A federal appeals court revived a lawsuit accusing the U.S. Department of Housing and Urban Development of setting up its reverse-mortgage program in a way that makes it more likely a surviving spouse will end up in foreclosure.
A three-judge panel of the U.S. Court of Appeals in Washington today ruled that a case brought by two widowers challenging HUD regulations on reverse-mortgage loans may proceed. The widowers claim that HUD rules on when loans become due and payable conflict with language in the law aimed at protecting surviving spouses from foreclosure.
“We admit to being somewhat puzzled as to how HUD can justify a regulation that seems contrary to the governing statute,” U.S. Circuit Judge Laurence Silberman wrote in the 13-page opinion.
Lemar Wooley, a spokesman for HUD, declined to comment on the decision.
Reverse-mortgage loans pay out a home’s equity to the homeowner, often in installments, and are usually repaid when the borrower dies or moves out of the house. Borrowers are considered in arrears if they don’t keep current on their property taxes and insurance.
The loans are available only to borrowers who are at least 62 and who have significant equity in their homes.
The lawsuit involves changes to the program that were mandated by Congress in 1987 in authorizing HUD to administer a mortgage-insurance program. Congress, in the law, said the loan obligation was deferred until the homeowner’s death, specifically stating that the term “homeowner” includes the spouse of the homeowner.
The language HUD crafted when implementing the law states that the balance of the loan is due and payable in full “if a mortgagor dies and the property is not the principal residence of at least one surviving mortgagor.”
HUD said in its response to the lawsuit that it was concerned a homeowner, after taking out a reverse mortgage, might marry a young spouse, which would increase a lender’s risk.

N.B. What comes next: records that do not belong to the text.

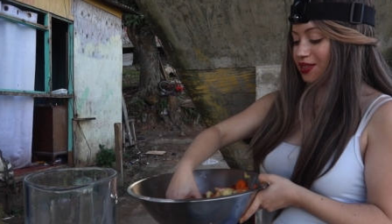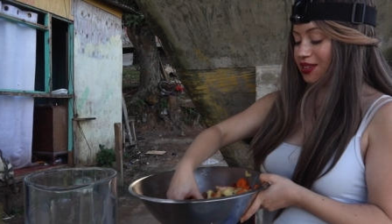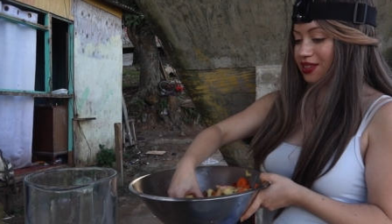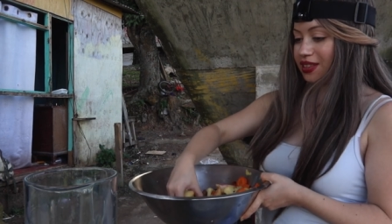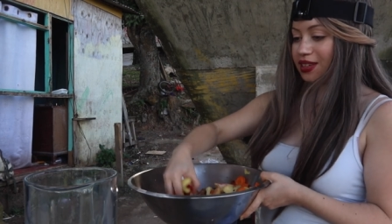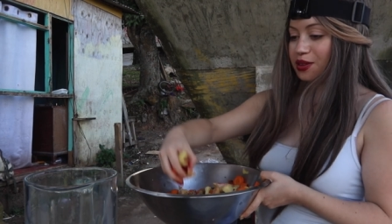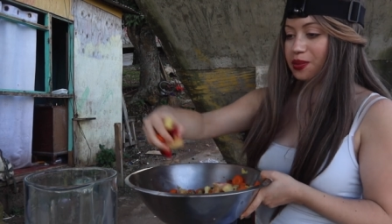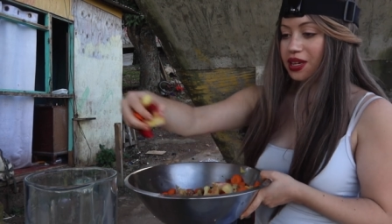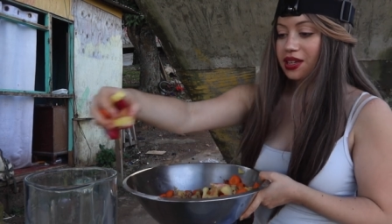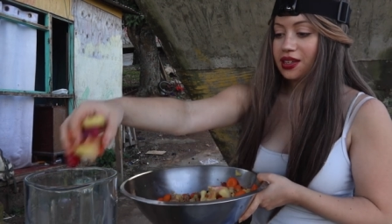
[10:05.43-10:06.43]
So just a little
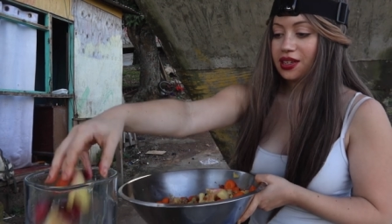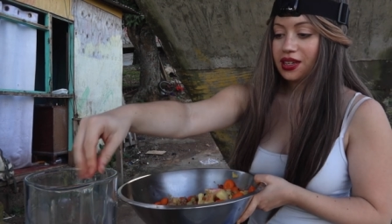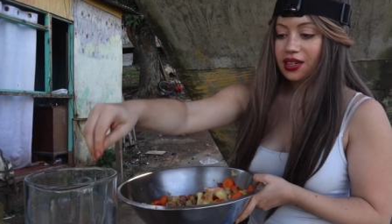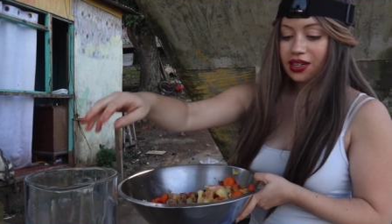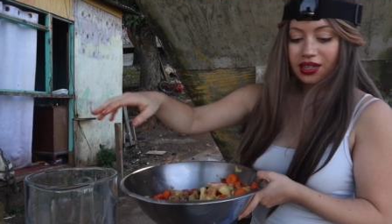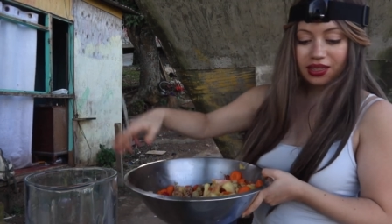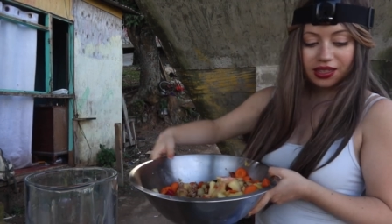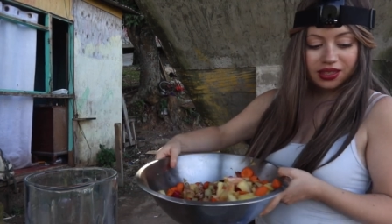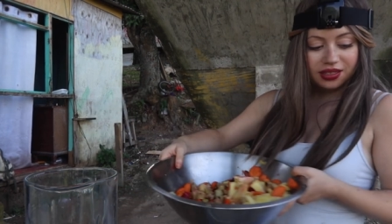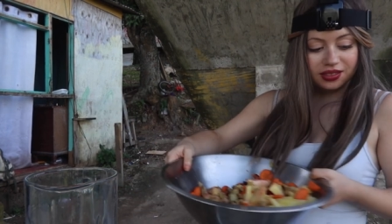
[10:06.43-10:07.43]
bit, I
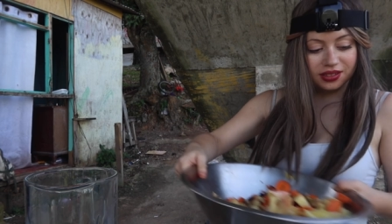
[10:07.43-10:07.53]
think that's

The lawsuit had been dismissed by a lower court judge who found that because the widowers weren’t borrowers on the loans at issue, winning the lawsuit wouldn’t save their homes because it was the lender’s decision on to whether to foreclose.
In establishing that the widowers have the authority to sue, the appeals court said today that HUD could come up with a remedy that would allow them to keep their homes.
“HUD could accept assignment of the mortgage, pay off the balance of the loans to the lenders, and then decline to foreclose,” Silberman said.
Craig Briskin, one of the lawyers for the plaintiffs, said he’s “thrilled with the decision.”
“The ball is really in HUD’s court right now,” Briskin, of Mehri & Skalet PLLC in Washington, said in an interview. “The D.C. Circuit clearly told HUD it made a mistake.”
The case is Bennett v. Donovan, 11-5288, U.S. Court of Appeals for the District of Columbia (Washington).